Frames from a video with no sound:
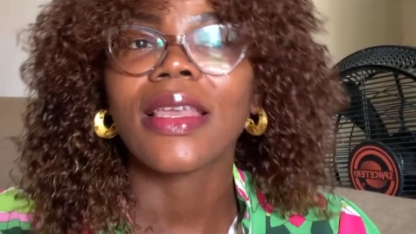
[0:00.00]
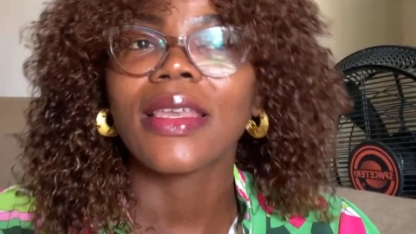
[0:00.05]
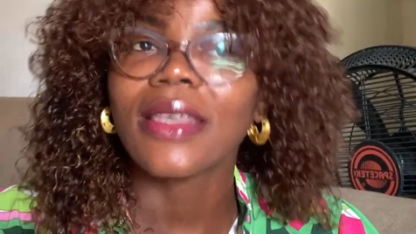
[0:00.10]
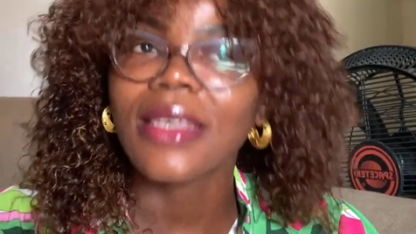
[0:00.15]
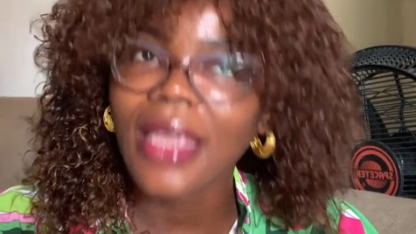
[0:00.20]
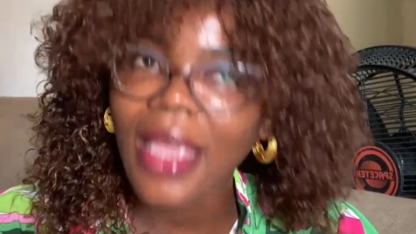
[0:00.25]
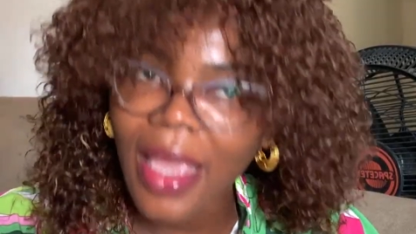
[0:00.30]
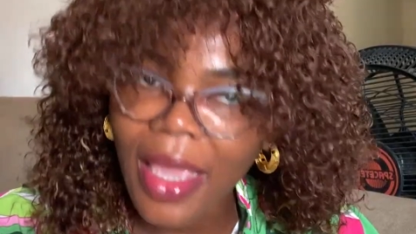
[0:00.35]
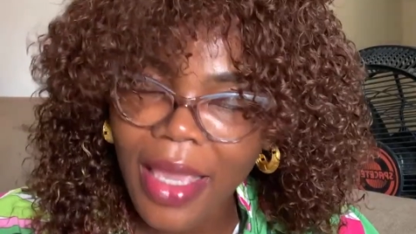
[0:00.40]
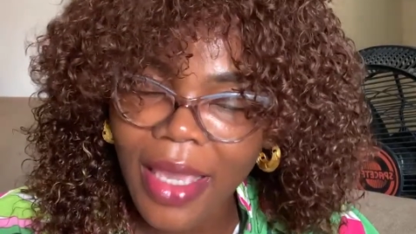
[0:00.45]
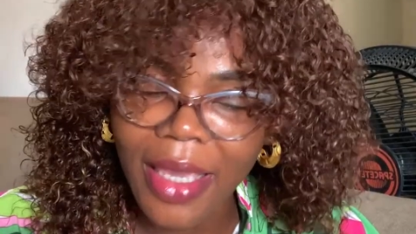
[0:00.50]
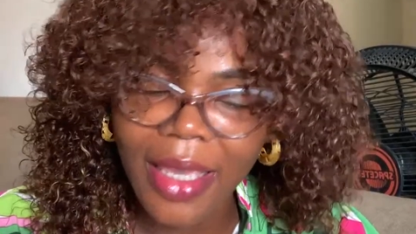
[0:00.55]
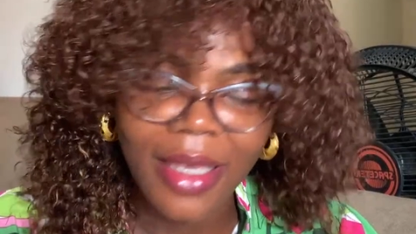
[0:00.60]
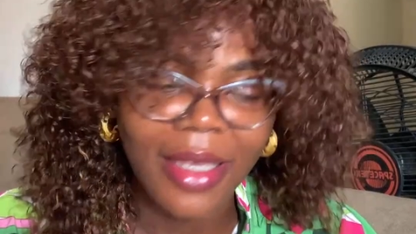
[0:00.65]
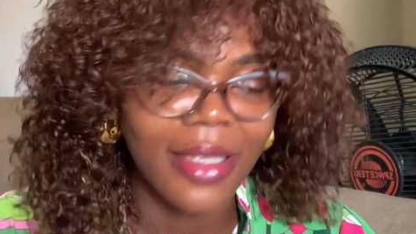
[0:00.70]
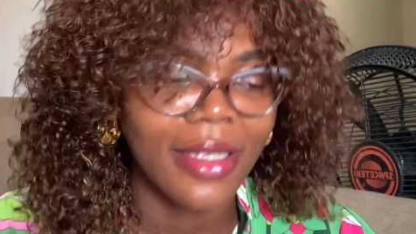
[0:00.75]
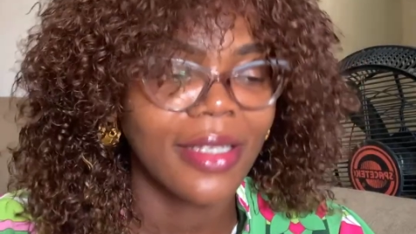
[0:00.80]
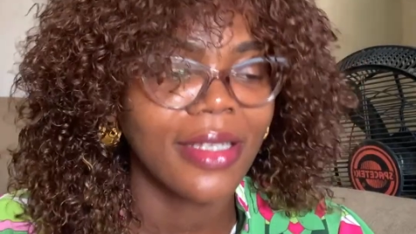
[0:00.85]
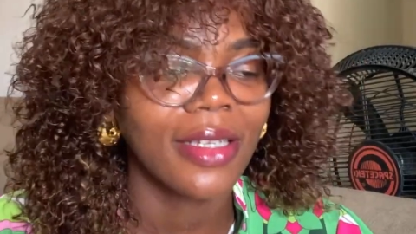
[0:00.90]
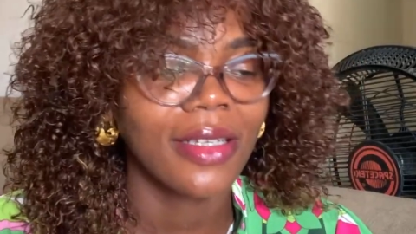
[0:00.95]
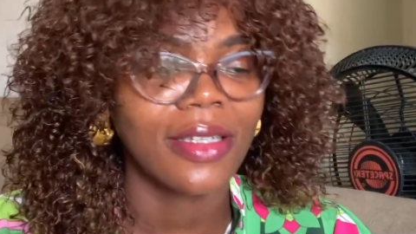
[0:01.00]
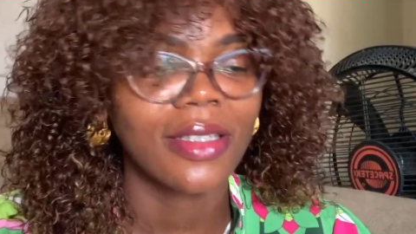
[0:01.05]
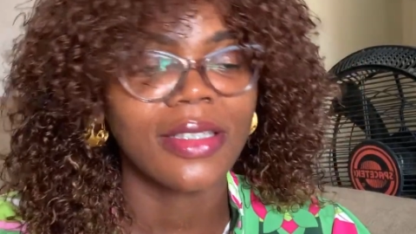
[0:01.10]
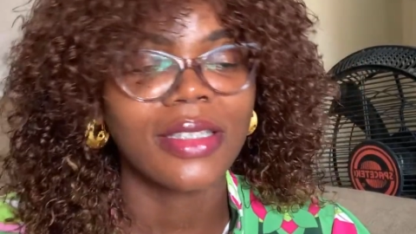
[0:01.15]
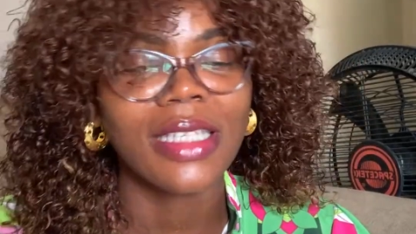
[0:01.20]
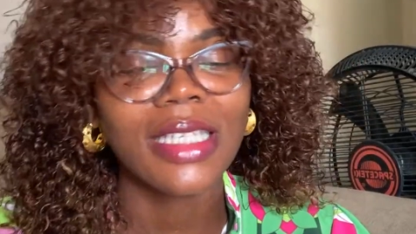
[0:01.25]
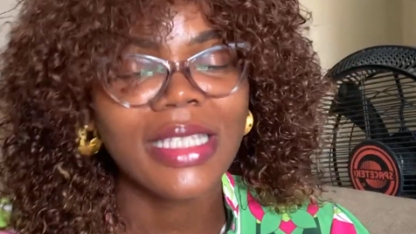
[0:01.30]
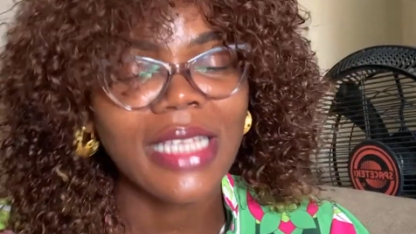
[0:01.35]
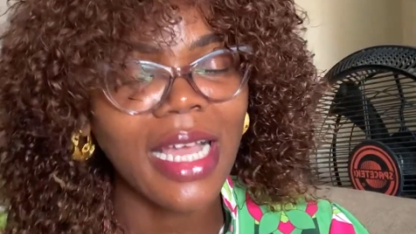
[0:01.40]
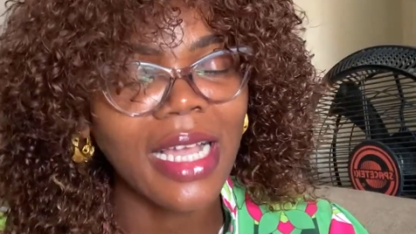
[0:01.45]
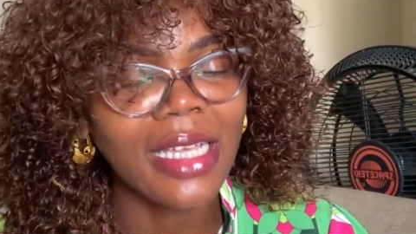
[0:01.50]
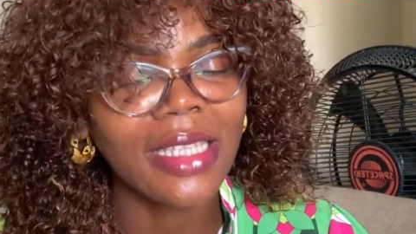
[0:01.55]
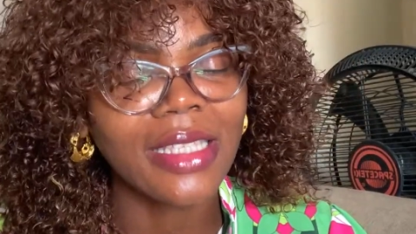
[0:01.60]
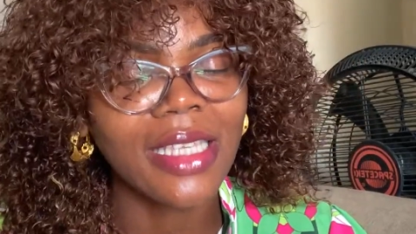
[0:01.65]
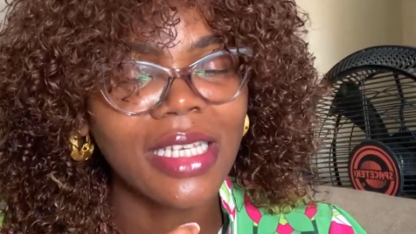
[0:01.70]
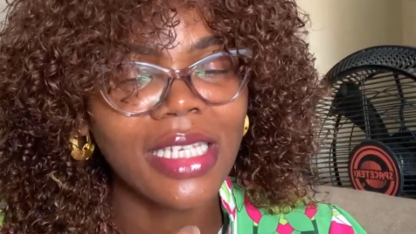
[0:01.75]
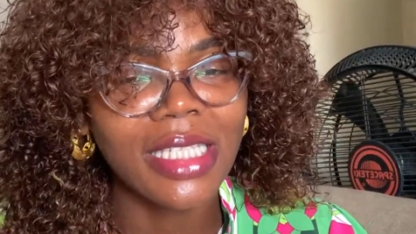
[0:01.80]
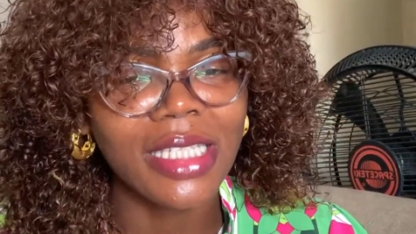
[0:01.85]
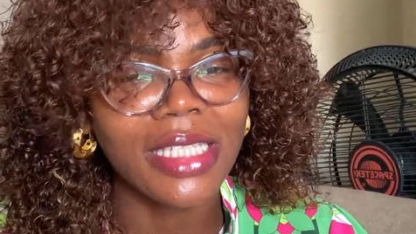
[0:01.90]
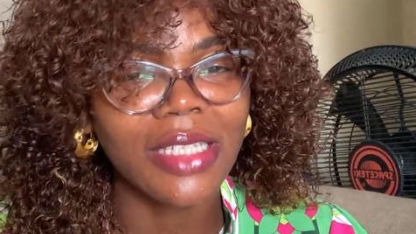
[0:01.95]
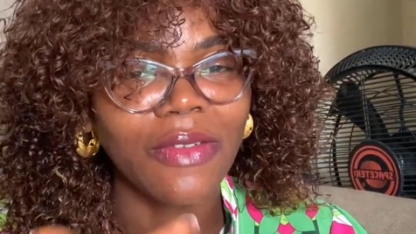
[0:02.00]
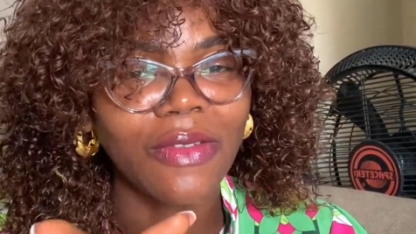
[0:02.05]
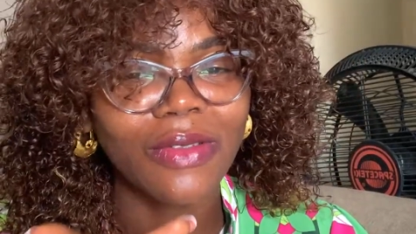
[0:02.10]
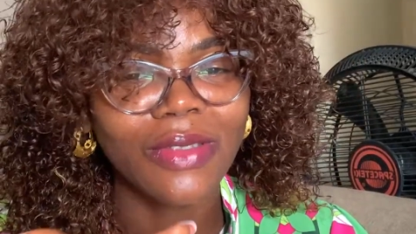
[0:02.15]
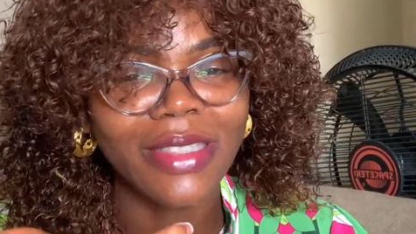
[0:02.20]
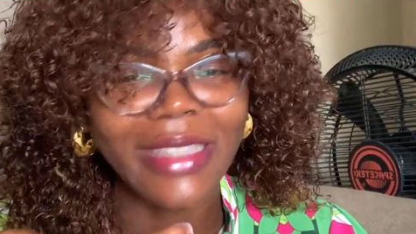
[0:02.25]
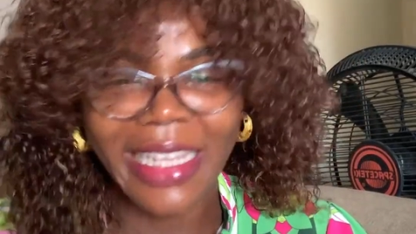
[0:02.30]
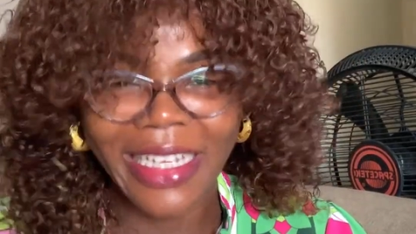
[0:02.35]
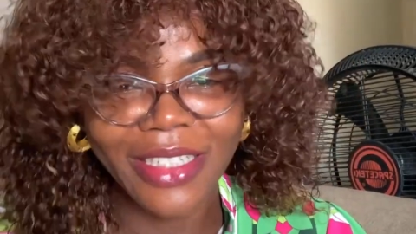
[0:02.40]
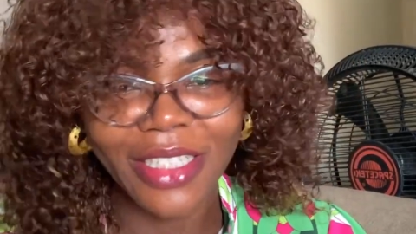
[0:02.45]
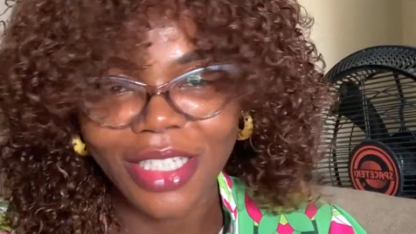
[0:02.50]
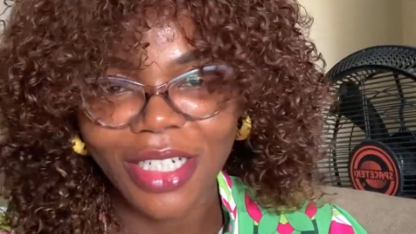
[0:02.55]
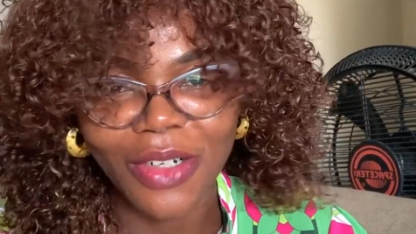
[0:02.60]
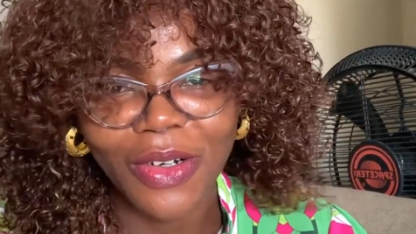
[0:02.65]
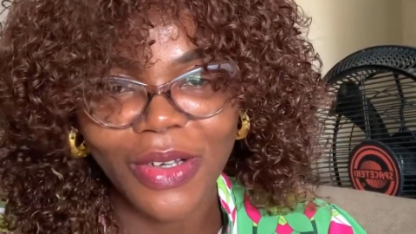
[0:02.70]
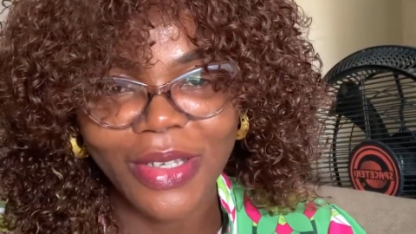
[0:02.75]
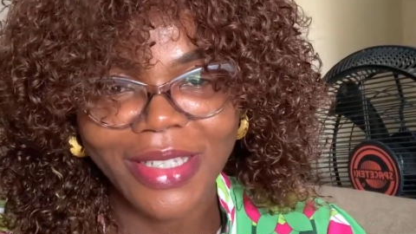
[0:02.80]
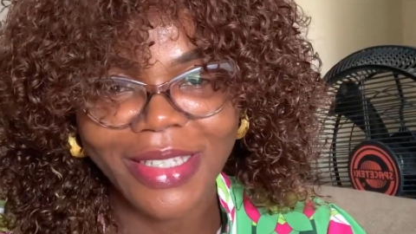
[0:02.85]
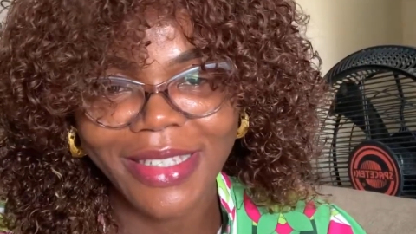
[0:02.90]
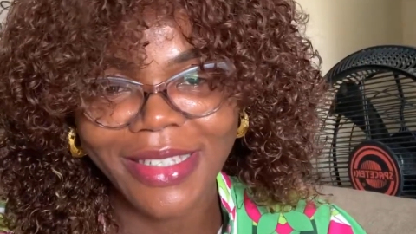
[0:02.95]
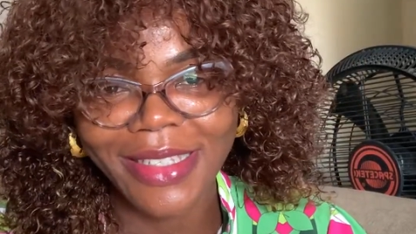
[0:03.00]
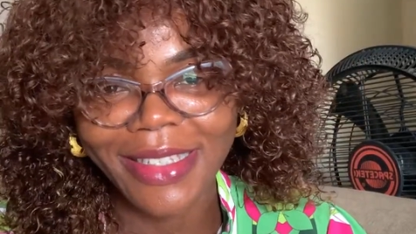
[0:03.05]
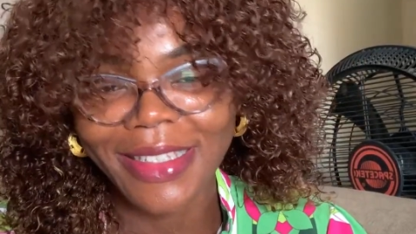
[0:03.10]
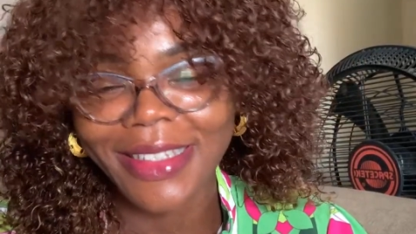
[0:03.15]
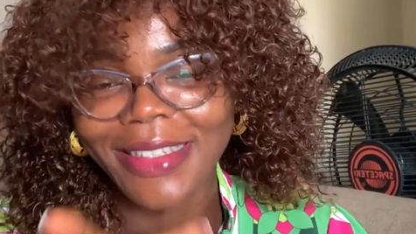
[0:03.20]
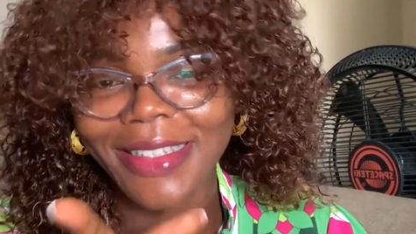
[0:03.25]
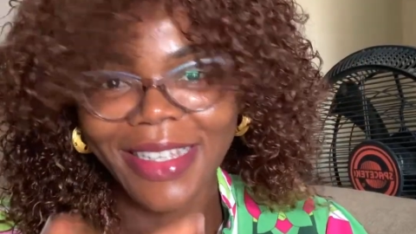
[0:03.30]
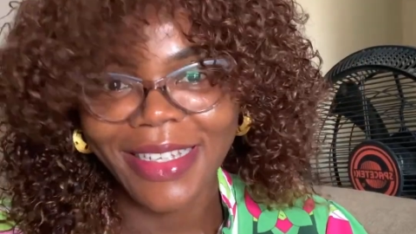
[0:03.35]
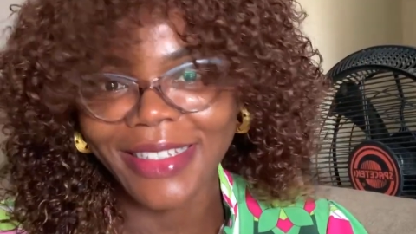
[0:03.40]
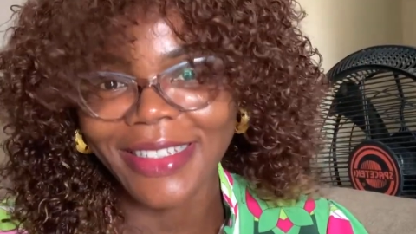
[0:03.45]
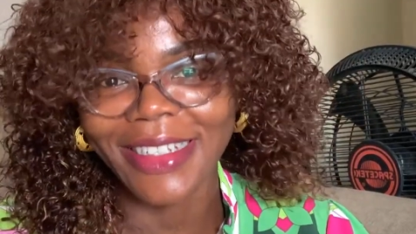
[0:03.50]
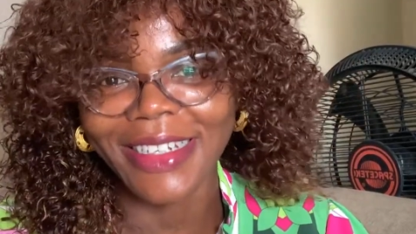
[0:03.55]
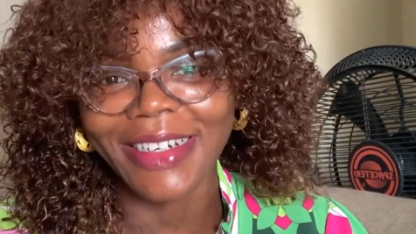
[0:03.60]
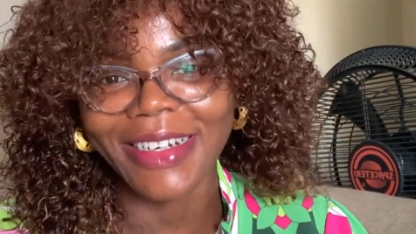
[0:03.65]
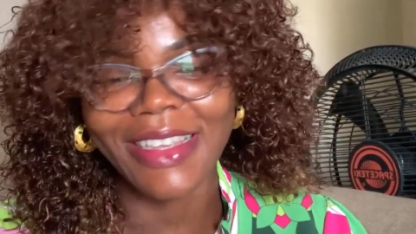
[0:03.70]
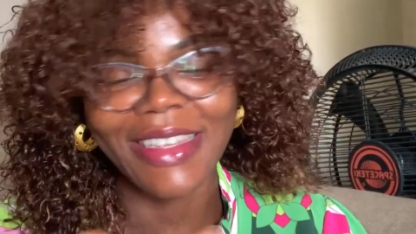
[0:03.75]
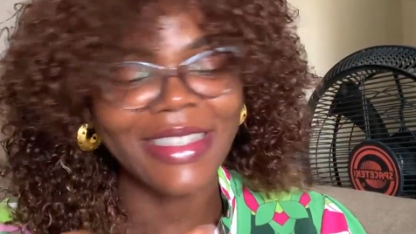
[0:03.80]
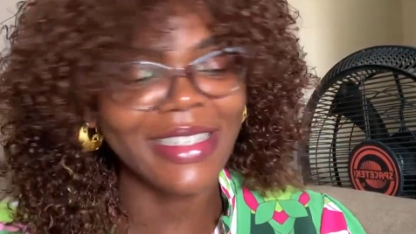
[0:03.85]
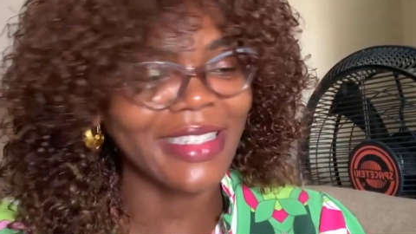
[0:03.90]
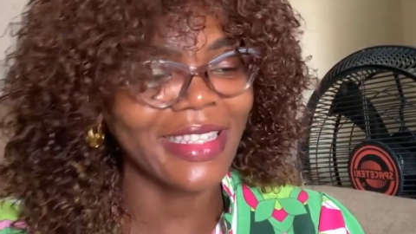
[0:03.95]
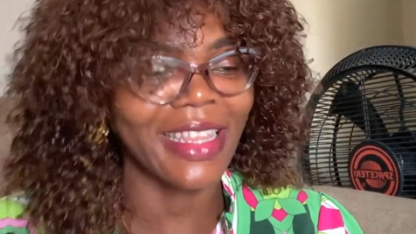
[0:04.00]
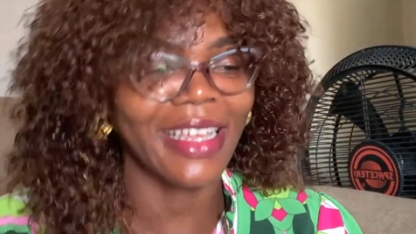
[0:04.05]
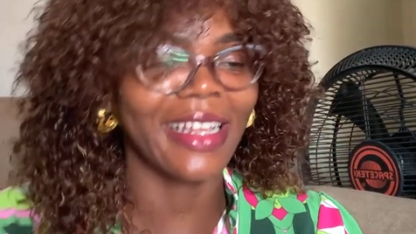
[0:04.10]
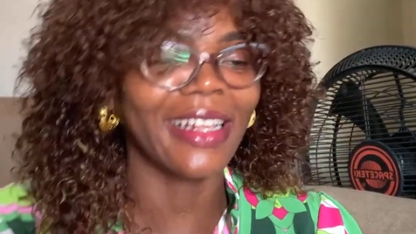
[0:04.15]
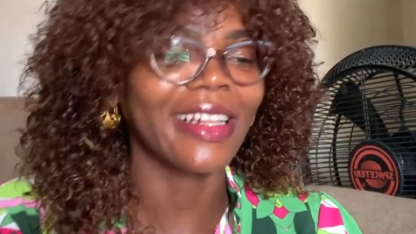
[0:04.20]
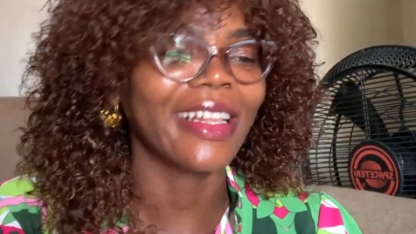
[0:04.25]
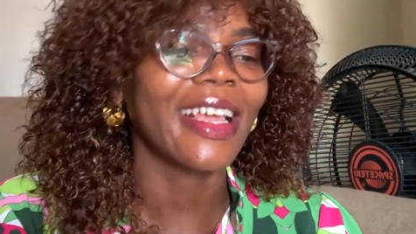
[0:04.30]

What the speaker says: Yay! This acne is a dangerous thing.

Aim of the exercise:
Give the data again exactly as it appears, but without any images.

Exercise solution:
Frames from a video with no sound:
[0:00.00]
[0:00.05]
[0:00.10]
[0:00.15]
[0:00.20]
[0:00.25]
[0:00.30]
[0:00.35]
[0:00.40]
[0:00.45]
[0:00.50]
[0:00.55]
[0:00.60]
[0:00.65]
[0:00.70]
[0:00.75]
[0:00.80]
[0:00.85]
[0:00.90]
[0:00.95]
[0:01.00]
[0:01.05]
[0:01.10]
[0:01.15]
[0:01.20]
[0:01.25]
[0:01.30]
[0:01.35]
[0:01.40]
[0:01.45]
[0:01.50]
[0:01.55]
[0:01.60]
[0:01.65]
[0:01.70]
[0:01.75]
[0:01.80]
[0:01.85]
[0:01.90]
[0:01.95]
[0:02.00]
[0:02.05]
[0:02.10]
[0:02.15]
[0:02.20]
[0:02.25]
[0:02.30]
[0:02.35]
[0:02.40]
[0:02.45]
[0:02.50]
[0:02.55]
[0:02.60]
[0:02.65]
[0:02.70]
[0:02.75]
[0:02.80]
[0:02.85]
[0:02.90]
[0:02.95]
[0:03.00]
[0:03.05]
[0:03.10]
[0:03.15]
[0:03.20]
[0:03.25]
[0:03.30]
[0:03.35]
[0:03.40]
[0:03.45]
[0:03.50]
[0:03.55]
[0:03.60]
[0:03.65]
[0:03.70]
[0:03.75]
[0:03.80]
[0:03.85]
[0:03.90]
[0:03.95]
[0:04.00]
[0:04.05]
[0:04.10]
[0:04.15]
[0:04.20]
[0:04.25]
[0:04.30]

What the speaker says: Yay! This acne is a dangerous thing.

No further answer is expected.